Medicare billing records are all the rage. Almost every day, it seems, there’s a new article about doctors cheating Medicare, based on billing data released earlier this year by the Centers for Medicare and Medicaid Services.

But there’s a lot federal officials don’t want the public to see when it comes to Medicare Advantage, a type of Medicare plan administered by private insurance companies. Federal officials refuse to disclose detailed financial records of these health plans – even though these plans are growing fast and insure almost one in three people eligible for Medicare. That’s nearly 16 million people, at a cost to taxpayers likely to top $150 billion this year.

Dominated by some of the nation’s mightiest insurance carriers, Medicare Advantage has faced little scrutiny from lawmakers or the media despite years of audits and research papers showing that overbilling is widespread. So while it’s open season on “fee-for-service” charges by doctors and hospitals, Medicare Advantage data remain under wraps. One government official called it a “black box.”

We decided to look at Medicare Advantage as a follow up to our 2012 series "Cracking the Codes." That series found that thousands of medical professionals had steadily billed Medicare for more complex and costly health care over the past decade — adding $11 billion or more to their fees — despite little evidence that elderly patients required more treatment. (I wrote about the 2012 project and “upcoding” for AHCJ here.)

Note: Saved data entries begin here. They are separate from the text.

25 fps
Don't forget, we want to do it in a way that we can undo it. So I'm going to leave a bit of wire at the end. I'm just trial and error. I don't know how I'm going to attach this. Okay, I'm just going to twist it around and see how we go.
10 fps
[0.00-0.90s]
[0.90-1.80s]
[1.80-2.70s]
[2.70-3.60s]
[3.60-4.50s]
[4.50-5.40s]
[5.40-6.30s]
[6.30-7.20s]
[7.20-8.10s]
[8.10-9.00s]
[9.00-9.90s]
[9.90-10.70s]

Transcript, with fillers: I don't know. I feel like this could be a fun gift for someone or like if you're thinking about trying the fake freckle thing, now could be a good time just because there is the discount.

Centers for Medicare and Medicaid Services showed little interest in helping us dig into Medicare Advantage. I filed a Freedom of Information Act request in May of 2013 asking for a wide range of billing and enrollment data, audits and policy papers. We didn’t get squat, and after a year of waiting the Center for Public Integrity sued CMS to shake loose these records. The case is pending in federal court in Washington.

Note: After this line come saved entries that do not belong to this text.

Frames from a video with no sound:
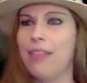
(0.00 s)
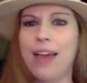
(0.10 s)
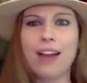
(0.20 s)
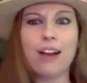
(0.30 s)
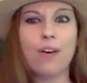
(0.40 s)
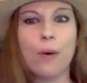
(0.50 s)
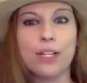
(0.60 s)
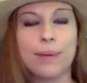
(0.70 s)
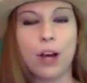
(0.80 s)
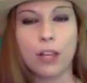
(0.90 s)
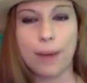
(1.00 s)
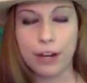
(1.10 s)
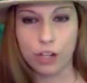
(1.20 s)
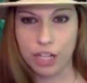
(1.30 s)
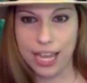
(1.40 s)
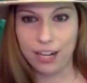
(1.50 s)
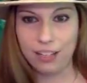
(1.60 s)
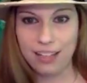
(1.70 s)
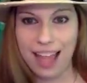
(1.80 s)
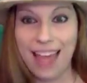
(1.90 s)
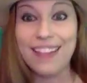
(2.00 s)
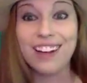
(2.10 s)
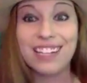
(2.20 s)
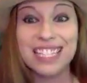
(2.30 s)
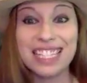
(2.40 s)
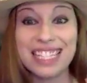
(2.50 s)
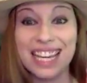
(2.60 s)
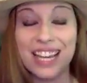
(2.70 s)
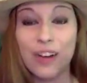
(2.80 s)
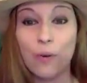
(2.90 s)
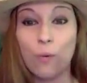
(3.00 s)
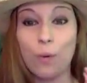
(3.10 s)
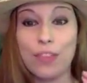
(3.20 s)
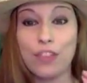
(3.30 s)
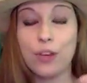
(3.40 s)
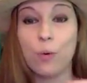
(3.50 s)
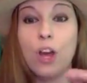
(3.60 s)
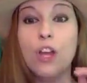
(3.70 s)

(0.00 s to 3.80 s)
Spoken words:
they are going to be all about your channel and they're going to stick with you.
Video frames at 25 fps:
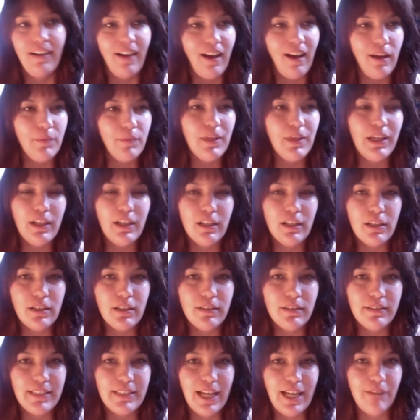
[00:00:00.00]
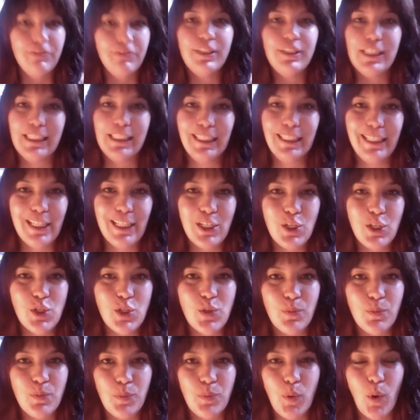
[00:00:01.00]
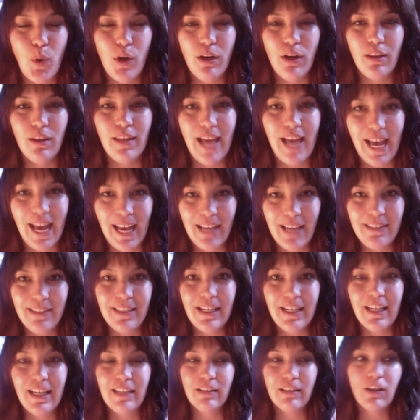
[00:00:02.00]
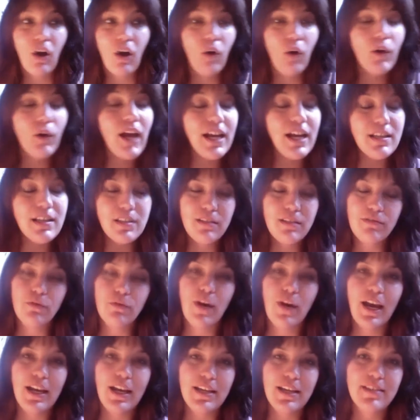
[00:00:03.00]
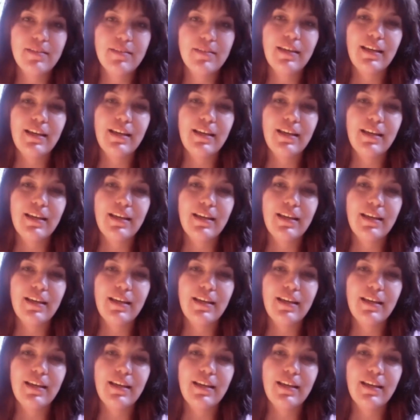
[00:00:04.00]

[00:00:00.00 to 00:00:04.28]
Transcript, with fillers: I'm here definitely to support that in all kinds of ways,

Fortunately, the government can’t run a program as big, complex and controversial as Medicare Advantage without putting a ton of documents and other information online. We relied mainly on these records and human sources for the three-part investigative series, “The Medicare Advantage Money Grab,” which we published in June on our website and on nbcnews.com.

The series traced tens of billions of dollars in “improper” payments over the past five years to flaws in a Medicare billing formula known as a “risk score.” Basically, Medicare pays the health plans more for sicker patients and less for those in good health. But there’s little to prevent health plans from overstating how sick their patients are in order to run up patient risk scores and collect money they don’t deserve.

Here are some of our key sources:

Securities and Exchange Commission filings: These records will help you understand how a business works and where the trouble spots are. For instance, I saw repeated worries about something called Risk Adjustment Data Validation, or RADV, audits. These obscure audits became a major focus.

Federal court records: With so much money at stake, health care companies often resolve disputes in federal court. Look for civil and criminal cases that allege fraud as well as qui tam “whistleblower” suits that may expose systematic problems with regulation.

Track proposed regulations: You can search the text of proposals as well as some public comments. Look to see if government yields to industry pressure. That’s happened repeatedly with Medicare Advantage oversight.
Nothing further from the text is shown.